- What is being asked: Starting with the line that holds "[0:00.00-0:00.72]", repeat each line through the last one below, exactly. Pictures stay out.

-------- Records shown --------

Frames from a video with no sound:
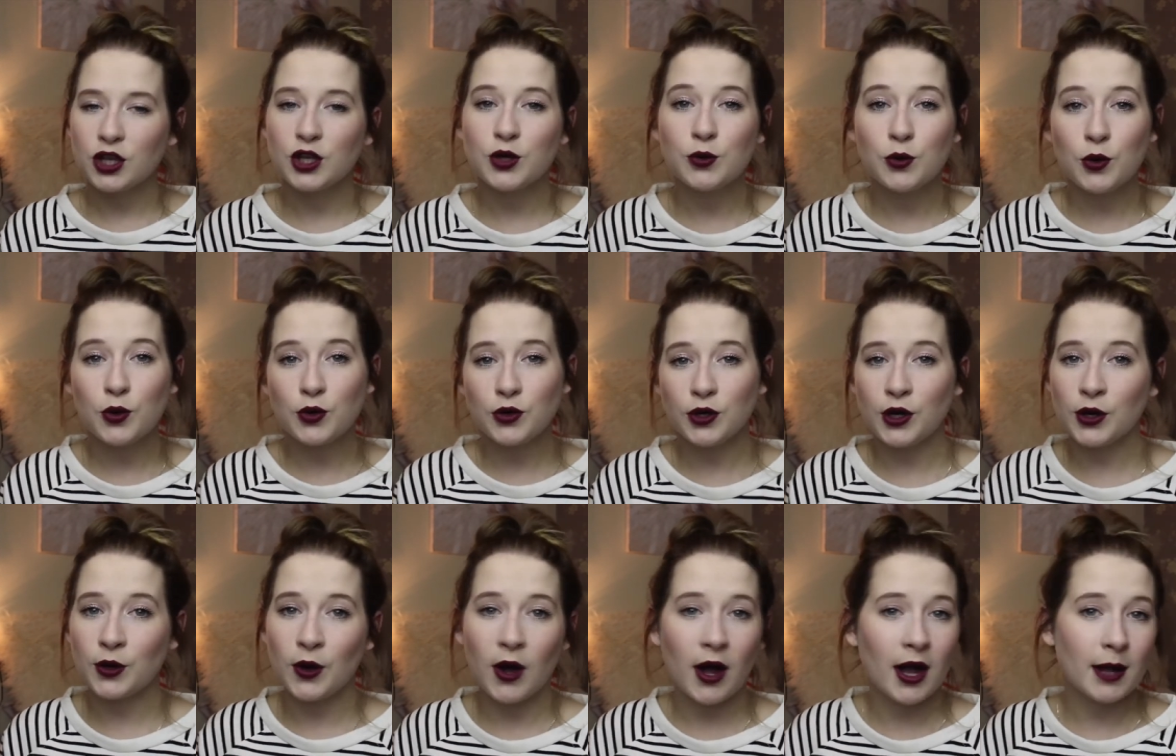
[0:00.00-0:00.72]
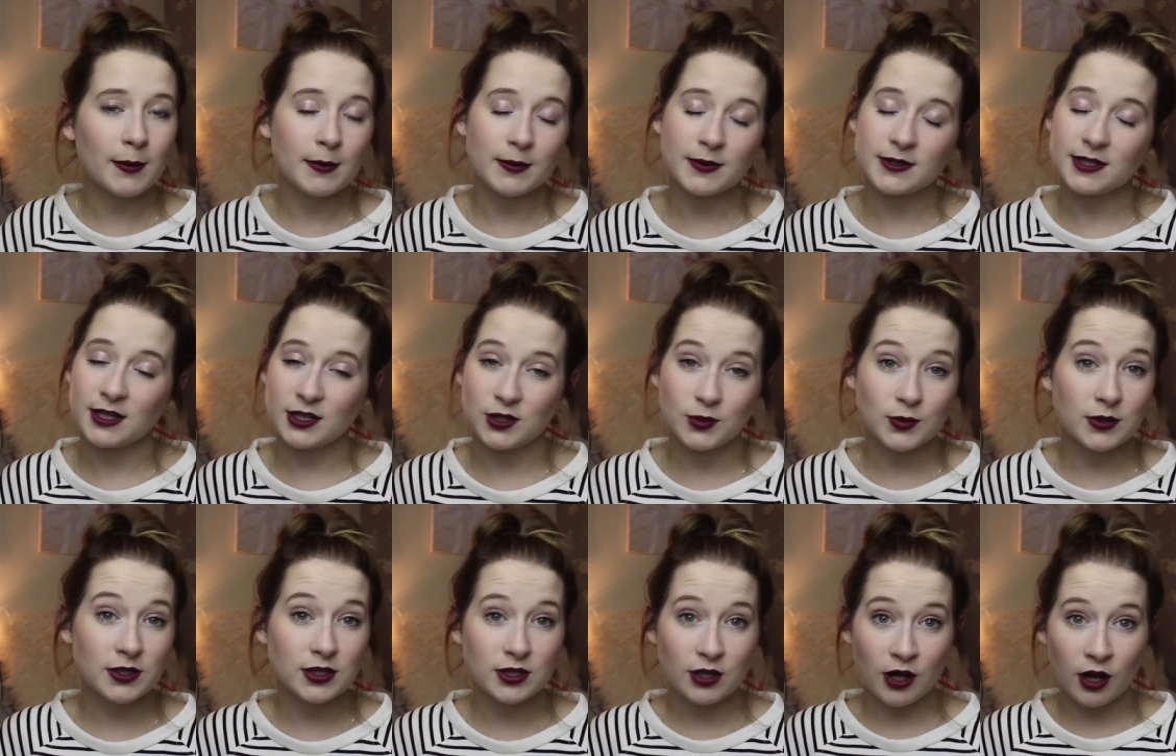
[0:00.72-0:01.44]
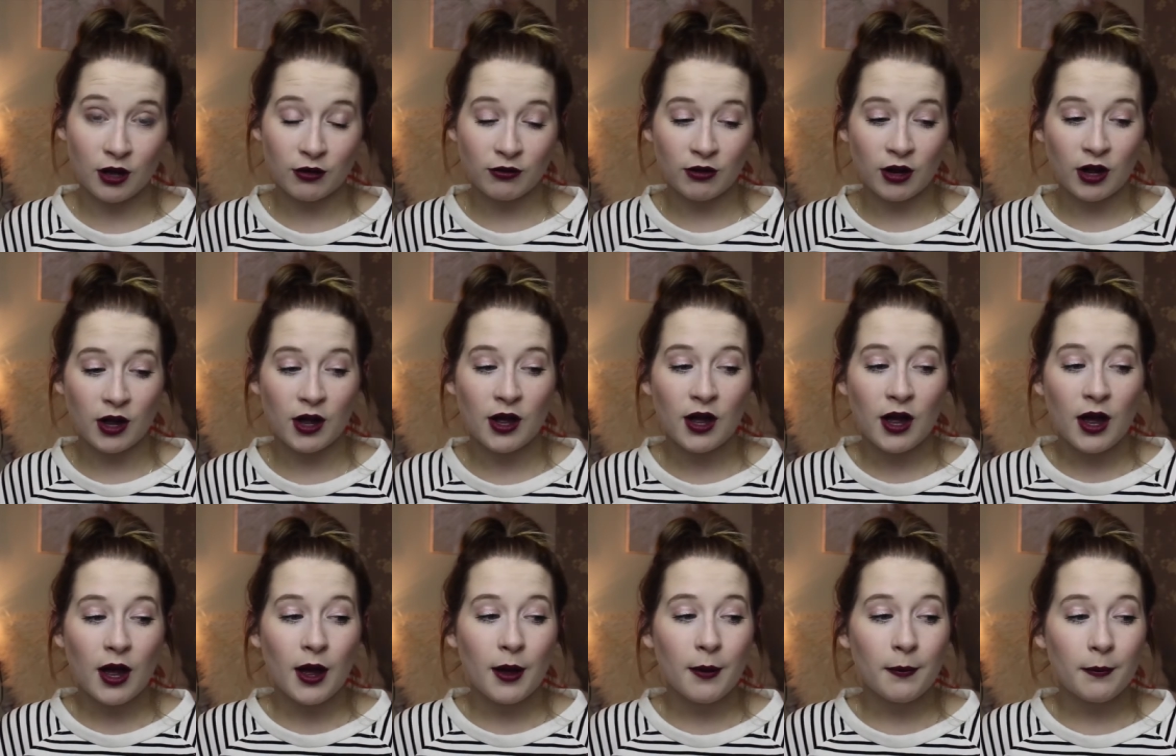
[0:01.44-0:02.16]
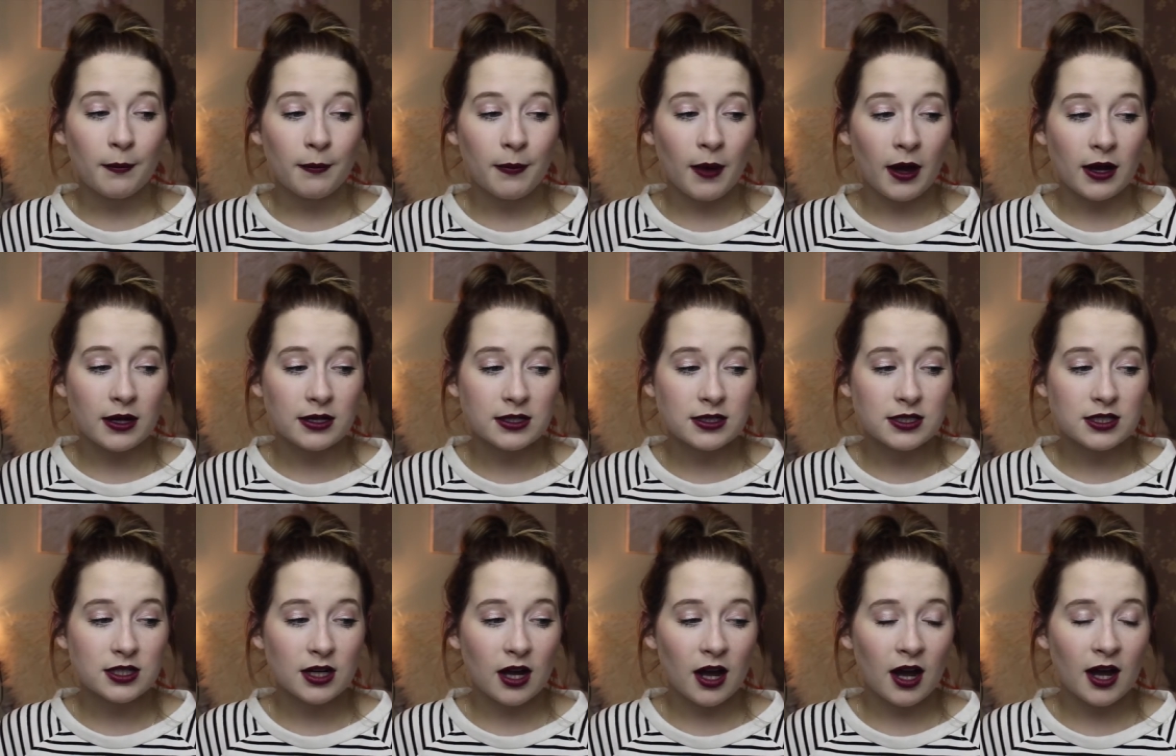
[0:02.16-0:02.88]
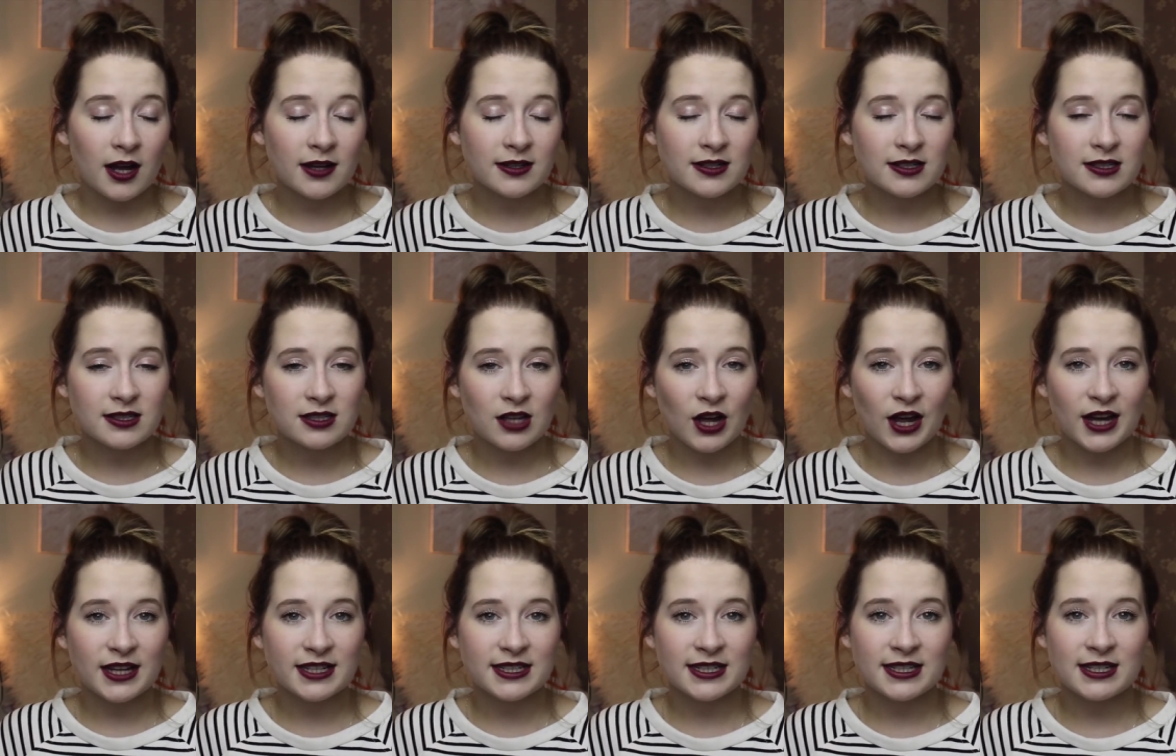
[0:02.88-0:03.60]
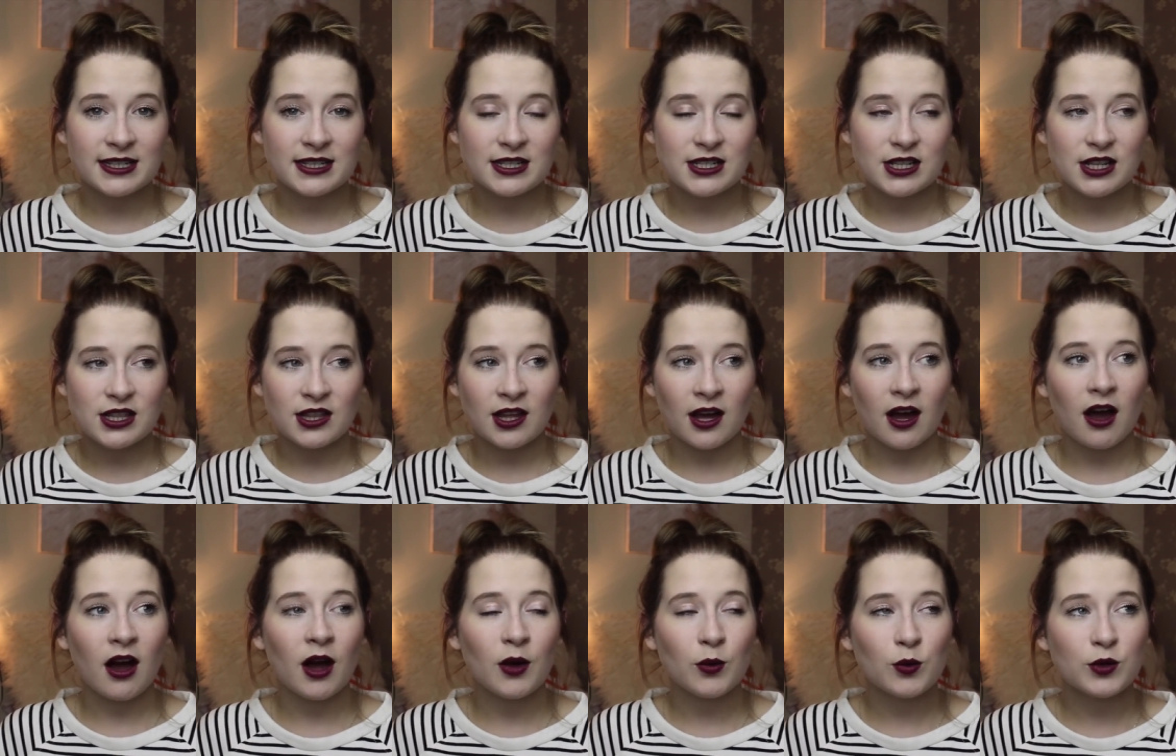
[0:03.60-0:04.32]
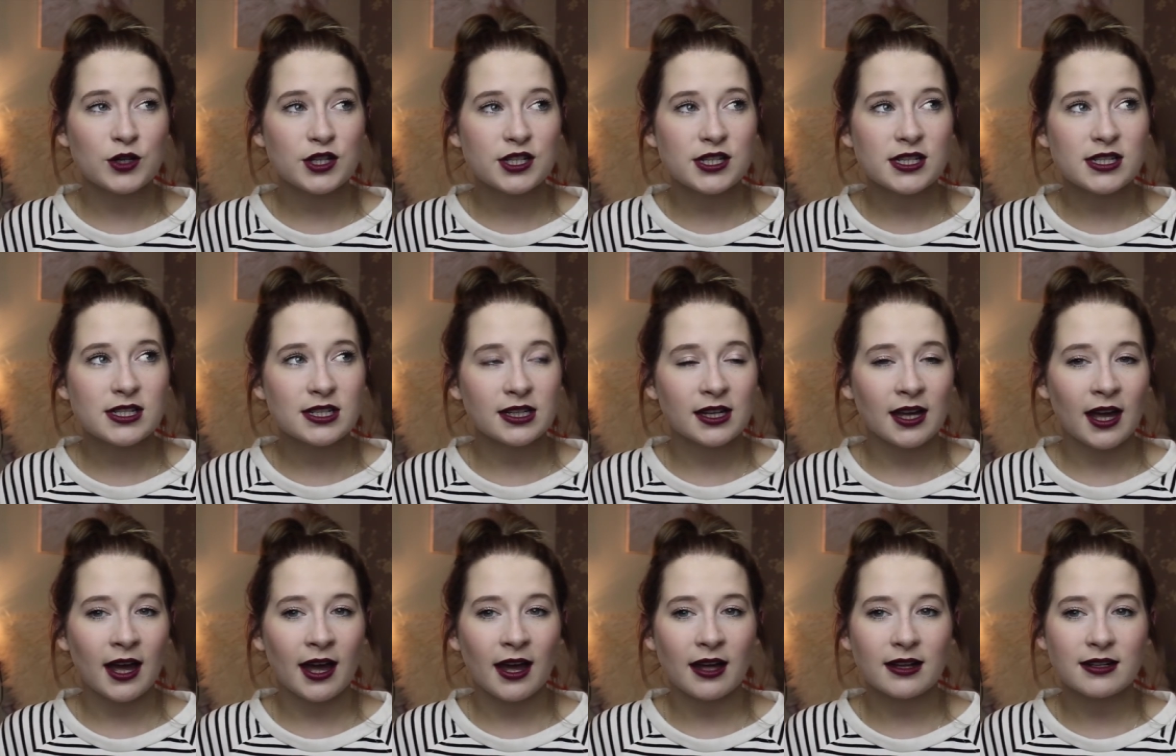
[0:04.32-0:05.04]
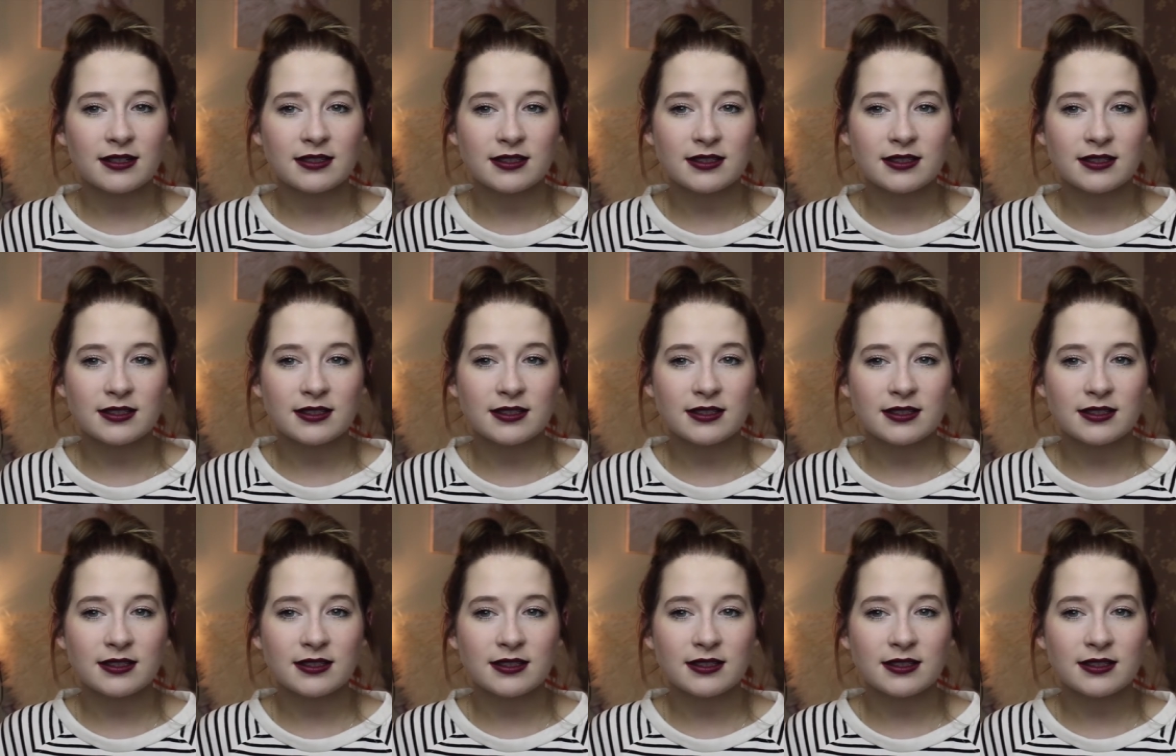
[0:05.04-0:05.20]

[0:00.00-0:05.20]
You all know I'm obsessed with Zara, but I decided that I wanted to get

--------

- Output:
[0:00.00-0:00.72]
[0:00.72-0:01.44]
[0:01.44-0:02.16]
[0:02.16-0:02.88]
[0:02.88-0:03.60]
[0:03.60-0:04.32]
[0:04.32-0:05.04]
[0:05.04-0:05.20]

[0:00.00-0:05.20]
You all know I'm obsessed with Zara, but I decided that I wanted to get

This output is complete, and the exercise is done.